Francis Chan looked me (vein pulsing in forehead), and I about melted in fear. Who am I to question this prophet of the Lord? I'm just a spiritually-limping, recovering Pharisee. I apologized if there was no truth in my claim, but exhorted him to do an inventory of his soul and question is motivation.
Francis Chan began to weep. Tears began to fall as he received my humble, sloppy words. He thanked me for confronting him, and admitted that he felt convicted by the Holy Spirit for taking a cheap shot at another brother. He also added his deep angst over the recent work of Rob Bell, and that it could be very confusing to the emerging generation. "But I promise you," he said.."I will personally call Rob, and we will talk privately about our differences!"
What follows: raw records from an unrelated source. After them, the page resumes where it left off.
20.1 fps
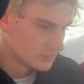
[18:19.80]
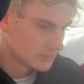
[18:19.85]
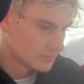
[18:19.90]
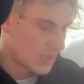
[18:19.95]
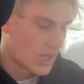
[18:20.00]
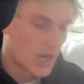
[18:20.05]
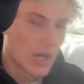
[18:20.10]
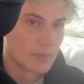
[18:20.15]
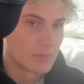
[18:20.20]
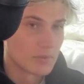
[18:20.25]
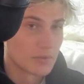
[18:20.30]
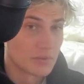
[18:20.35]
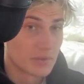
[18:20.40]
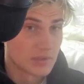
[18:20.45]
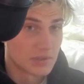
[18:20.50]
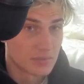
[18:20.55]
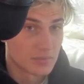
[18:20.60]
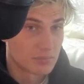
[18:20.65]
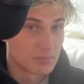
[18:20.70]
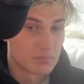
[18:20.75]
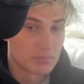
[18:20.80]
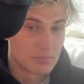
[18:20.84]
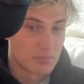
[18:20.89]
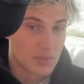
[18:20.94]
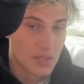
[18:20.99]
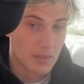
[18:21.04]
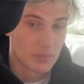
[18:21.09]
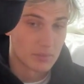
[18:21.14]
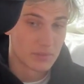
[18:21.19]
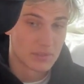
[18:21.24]
I'm going to
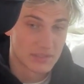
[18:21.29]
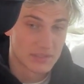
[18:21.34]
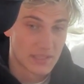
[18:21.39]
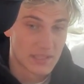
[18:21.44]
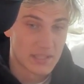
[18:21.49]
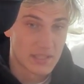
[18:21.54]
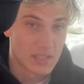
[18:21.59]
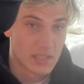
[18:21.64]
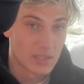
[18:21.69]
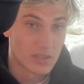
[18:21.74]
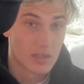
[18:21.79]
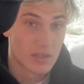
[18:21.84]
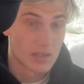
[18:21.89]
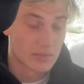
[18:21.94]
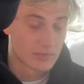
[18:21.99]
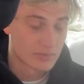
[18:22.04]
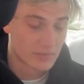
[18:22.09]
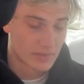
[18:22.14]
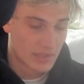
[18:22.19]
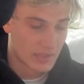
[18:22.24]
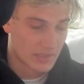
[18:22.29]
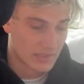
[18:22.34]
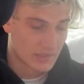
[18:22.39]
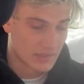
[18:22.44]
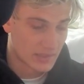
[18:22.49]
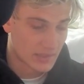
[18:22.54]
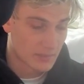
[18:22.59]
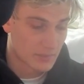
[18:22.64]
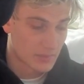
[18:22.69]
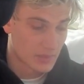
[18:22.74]
be able to get that nut off. I think
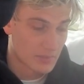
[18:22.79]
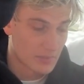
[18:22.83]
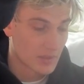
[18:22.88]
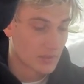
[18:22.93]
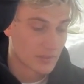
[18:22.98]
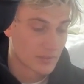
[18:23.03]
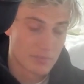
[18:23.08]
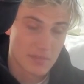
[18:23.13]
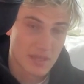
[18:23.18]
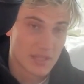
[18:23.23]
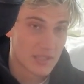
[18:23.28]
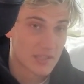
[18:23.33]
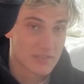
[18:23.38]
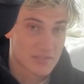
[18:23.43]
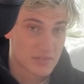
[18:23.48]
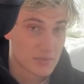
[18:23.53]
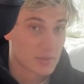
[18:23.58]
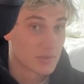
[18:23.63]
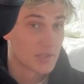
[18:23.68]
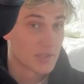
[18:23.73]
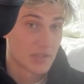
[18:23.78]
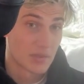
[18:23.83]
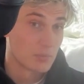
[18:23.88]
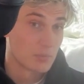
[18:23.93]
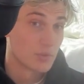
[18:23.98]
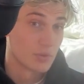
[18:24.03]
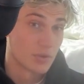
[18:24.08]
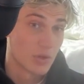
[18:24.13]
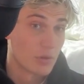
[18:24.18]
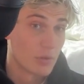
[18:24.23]
I'm going to be able to make it so it
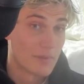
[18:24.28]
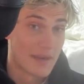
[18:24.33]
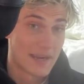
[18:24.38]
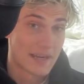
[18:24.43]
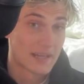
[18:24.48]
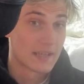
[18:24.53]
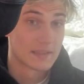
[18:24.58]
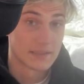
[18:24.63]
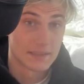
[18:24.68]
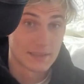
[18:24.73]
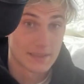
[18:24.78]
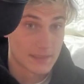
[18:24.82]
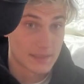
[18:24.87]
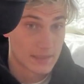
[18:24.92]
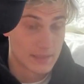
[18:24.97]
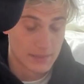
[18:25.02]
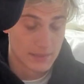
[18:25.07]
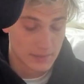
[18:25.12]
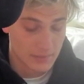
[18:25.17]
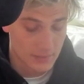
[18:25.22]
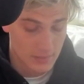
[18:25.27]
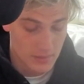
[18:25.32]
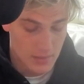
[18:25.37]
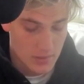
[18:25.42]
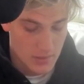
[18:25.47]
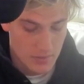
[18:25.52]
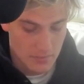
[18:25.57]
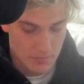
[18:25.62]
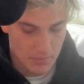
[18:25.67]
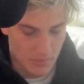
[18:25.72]
will go back on the gun,
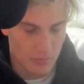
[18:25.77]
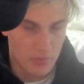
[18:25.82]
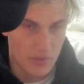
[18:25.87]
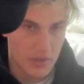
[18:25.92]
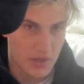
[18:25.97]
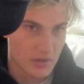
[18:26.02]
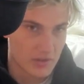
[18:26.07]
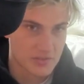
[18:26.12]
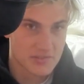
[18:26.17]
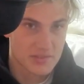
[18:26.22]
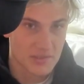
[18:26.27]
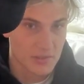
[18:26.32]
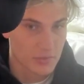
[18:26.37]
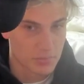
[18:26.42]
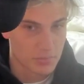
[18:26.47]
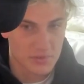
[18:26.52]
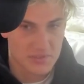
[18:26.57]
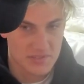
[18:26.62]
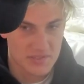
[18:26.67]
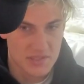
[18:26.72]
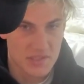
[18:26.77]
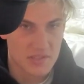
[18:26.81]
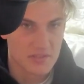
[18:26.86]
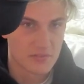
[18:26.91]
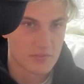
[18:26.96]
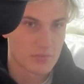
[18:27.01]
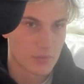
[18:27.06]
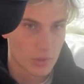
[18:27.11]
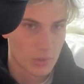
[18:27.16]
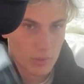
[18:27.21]
but we are still proceeding
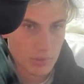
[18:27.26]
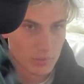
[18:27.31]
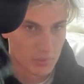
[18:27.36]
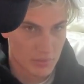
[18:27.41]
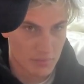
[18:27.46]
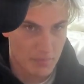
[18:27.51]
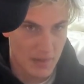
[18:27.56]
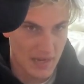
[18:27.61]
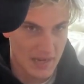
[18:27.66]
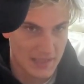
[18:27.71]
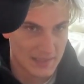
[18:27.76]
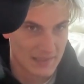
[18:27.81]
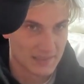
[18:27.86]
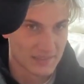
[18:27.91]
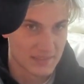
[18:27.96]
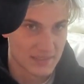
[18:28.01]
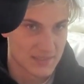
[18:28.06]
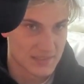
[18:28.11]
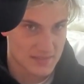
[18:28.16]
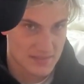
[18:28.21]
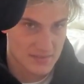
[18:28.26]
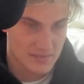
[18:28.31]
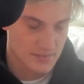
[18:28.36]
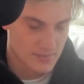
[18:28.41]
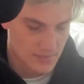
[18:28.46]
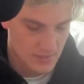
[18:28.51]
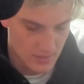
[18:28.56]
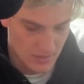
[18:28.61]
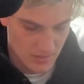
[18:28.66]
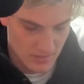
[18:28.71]
forward with painting
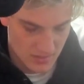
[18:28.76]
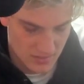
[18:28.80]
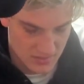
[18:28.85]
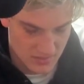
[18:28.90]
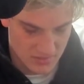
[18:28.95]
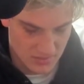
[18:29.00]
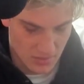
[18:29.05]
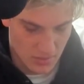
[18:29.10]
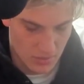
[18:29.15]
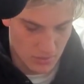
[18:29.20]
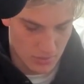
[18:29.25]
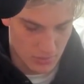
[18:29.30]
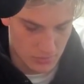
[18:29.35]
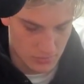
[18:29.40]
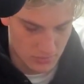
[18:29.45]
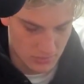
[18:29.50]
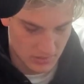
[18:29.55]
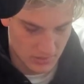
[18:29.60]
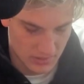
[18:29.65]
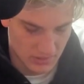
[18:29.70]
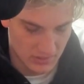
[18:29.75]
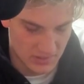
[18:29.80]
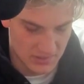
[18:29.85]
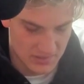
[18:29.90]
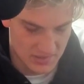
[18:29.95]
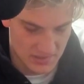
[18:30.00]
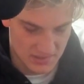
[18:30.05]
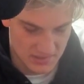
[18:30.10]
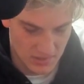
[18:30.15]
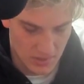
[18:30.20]
this. So, at least
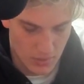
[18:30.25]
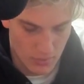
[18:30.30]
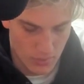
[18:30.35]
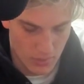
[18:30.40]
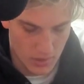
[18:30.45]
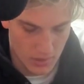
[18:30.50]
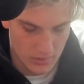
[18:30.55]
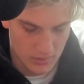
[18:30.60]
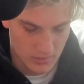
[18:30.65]
this lower.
A few minutes later, Francis Chan opened his 2nd session with a lengthy apology to Rob Bell. And the twitter generation responded accordingly.
I have not seen Rob since this incident, but I did follow up to see if Francis Chan had followed through with his promise. Yes! Indeed, two of the most beloved voices in our generation had talked privately about their (clear) differences, and have agreed to disagree ~ under the banner of Christ's greatest commandment. Love.
I stumbled into this picture, and wept.